(ENTRIES SHOWN begins)

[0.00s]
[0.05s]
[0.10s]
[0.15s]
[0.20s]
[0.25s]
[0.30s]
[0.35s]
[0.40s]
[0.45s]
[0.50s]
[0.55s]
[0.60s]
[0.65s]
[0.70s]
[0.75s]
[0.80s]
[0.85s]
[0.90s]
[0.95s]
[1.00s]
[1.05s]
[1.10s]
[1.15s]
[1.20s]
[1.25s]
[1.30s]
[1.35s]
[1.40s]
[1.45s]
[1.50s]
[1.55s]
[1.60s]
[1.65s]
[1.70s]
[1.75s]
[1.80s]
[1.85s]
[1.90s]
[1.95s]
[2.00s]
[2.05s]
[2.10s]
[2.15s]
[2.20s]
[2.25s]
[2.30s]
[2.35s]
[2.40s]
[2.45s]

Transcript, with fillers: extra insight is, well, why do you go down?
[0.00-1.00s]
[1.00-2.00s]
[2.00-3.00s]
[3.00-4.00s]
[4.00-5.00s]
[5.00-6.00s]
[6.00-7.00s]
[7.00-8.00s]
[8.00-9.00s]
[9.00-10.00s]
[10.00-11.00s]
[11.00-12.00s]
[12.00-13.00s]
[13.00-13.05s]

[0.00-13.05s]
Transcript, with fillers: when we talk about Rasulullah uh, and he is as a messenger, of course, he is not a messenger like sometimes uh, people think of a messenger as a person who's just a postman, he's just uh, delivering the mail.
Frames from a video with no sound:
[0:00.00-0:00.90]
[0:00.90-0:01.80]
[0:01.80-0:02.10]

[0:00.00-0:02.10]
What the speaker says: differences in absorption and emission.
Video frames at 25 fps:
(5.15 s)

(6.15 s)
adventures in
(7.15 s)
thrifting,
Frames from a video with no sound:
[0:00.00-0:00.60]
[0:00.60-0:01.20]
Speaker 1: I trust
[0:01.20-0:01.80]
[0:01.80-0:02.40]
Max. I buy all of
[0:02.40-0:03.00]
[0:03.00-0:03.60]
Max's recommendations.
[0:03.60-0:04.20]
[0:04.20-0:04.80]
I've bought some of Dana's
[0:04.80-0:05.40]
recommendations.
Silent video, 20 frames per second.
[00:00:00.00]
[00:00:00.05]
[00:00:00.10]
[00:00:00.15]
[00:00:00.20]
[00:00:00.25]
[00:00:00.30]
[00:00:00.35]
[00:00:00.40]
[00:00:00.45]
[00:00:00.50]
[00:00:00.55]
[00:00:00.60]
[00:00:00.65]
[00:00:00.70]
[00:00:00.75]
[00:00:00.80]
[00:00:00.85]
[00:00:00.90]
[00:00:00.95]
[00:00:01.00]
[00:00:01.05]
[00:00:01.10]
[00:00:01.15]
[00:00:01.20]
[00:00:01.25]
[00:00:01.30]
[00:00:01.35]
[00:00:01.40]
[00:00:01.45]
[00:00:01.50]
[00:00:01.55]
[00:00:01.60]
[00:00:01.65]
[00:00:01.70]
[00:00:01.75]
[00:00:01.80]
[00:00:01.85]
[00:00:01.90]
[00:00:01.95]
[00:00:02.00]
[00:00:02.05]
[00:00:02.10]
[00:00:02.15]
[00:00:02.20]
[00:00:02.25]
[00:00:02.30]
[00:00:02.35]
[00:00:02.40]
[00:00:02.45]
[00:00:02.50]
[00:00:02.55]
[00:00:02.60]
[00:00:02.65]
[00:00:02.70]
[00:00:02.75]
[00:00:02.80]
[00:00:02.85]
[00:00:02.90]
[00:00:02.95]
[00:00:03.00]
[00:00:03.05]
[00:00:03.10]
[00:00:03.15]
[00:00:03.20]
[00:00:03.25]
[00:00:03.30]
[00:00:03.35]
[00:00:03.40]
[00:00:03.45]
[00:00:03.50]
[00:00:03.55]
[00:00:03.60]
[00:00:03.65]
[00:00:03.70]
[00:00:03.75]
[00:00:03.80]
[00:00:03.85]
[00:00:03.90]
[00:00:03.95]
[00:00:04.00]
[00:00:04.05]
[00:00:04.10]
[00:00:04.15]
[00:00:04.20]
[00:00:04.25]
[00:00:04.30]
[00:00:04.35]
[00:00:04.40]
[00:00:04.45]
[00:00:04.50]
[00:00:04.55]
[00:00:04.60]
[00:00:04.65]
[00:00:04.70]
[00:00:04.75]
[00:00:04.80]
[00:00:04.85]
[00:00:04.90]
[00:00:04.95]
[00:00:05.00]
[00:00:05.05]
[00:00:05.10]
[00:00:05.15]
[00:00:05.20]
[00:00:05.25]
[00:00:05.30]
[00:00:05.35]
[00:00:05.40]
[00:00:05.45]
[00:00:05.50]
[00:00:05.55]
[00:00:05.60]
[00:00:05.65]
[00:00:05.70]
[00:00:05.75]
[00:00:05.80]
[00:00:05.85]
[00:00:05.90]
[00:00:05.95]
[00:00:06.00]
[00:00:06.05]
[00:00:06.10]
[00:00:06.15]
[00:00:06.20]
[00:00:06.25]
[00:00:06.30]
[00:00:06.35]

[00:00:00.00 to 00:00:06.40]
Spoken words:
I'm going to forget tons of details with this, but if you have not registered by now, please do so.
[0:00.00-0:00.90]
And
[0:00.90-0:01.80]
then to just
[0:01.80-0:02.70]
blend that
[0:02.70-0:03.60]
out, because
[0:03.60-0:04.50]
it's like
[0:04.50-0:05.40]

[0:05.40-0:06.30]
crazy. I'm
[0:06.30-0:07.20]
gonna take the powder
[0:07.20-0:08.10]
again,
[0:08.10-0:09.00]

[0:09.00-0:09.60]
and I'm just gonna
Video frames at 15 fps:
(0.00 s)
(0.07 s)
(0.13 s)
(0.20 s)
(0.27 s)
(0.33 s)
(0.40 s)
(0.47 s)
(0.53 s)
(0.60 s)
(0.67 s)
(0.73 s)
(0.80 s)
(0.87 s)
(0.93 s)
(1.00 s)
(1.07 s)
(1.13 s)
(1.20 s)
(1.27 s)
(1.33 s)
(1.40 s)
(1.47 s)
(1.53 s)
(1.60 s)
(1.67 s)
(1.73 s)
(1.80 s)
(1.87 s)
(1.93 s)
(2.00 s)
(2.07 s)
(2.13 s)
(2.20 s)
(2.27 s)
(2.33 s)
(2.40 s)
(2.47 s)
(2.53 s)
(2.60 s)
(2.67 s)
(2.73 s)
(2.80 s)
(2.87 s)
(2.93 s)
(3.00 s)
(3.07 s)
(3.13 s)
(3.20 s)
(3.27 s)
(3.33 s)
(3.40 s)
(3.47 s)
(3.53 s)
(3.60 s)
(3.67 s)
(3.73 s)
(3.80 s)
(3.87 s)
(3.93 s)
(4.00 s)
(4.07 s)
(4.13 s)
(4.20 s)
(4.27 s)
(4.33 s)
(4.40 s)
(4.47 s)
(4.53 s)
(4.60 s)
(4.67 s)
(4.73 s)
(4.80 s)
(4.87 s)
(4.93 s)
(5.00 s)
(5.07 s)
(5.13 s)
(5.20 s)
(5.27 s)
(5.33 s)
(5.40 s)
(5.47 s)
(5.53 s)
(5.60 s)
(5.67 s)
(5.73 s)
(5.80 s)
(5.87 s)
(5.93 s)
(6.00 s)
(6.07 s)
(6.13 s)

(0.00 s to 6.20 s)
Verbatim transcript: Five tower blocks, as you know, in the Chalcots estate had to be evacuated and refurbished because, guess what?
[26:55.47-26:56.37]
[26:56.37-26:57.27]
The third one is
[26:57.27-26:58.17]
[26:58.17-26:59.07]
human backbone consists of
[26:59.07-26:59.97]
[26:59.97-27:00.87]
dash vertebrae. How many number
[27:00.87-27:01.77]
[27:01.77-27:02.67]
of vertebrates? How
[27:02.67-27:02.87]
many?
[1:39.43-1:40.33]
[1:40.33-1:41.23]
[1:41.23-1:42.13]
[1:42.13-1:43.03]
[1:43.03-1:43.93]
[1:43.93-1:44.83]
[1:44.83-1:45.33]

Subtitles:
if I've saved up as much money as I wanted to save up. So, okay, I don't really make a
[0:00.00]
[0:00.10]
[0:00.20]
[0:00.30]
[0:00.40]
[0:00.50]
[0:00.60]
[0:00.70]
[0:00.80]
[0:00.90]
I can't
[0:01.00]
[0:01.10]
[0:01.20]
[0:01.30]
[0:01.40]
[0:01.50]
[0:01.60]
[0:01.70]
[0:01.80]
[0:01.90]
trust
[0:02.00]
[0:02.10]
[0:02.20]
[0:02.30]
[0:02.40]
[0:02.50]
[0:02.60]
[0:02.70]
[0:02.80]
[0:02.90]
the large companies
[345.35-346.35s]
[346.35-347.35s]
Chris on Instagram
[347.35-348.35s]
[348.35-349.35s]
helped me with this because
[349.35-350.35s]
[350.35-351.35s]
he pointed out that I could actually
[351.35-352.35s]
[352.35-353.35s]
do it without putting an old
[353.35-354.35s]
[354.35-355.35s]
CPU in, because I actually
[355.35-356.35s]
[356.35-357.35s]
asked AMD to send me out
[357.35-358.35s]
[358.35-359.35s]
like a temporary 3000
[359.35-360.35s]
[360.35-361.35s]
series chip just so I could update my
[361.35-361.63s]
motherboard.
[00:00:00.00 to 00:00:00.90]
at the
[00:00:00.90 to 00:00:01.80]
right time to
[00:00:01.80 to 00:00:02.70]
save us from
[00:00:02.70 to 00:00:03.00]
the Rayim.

(ENTRIES SHOWN ends)

**WHAT TO WORK ON:**
The lines above from the one with "[00:00:03.10]" through the one with "[00:00:04.80]" are to be duplicated exactly, ends included, with nothing added.

**PROBLEM SOLUTION:**
[00:00:03.10]
[00:00:03.15]
[00:00:03.20]
[00:00:03.25]
[00:00:03.30]
[00:00:03.35]
[00:00:03.40]
[00:00:03.45]
[00:00:03.50]
[00:00:03.55]
[00:00:03.60]
[00:00:03.65]
[00:00:03.70]
[00:00:03.75]
[00:00:03.80]
[00:00:03.85]
[00:00:03.90]
[00:00:03.95]
[00:00:04.00]
[00:00:04.05]
[00:00:04.10]
[00:00:04.15]
[00:00:04.20]
[00:00:04.25]
[00:00:04.30]
[00:00:04.35]
[00:00:04.40]
[00:00:04.45]
[00:00:04.50]
[00:00:04.55]
[00:00:04.60]
[00:00:04.65]
[00:00:04.70]
[00:00:04.75]
[00:00:04.80]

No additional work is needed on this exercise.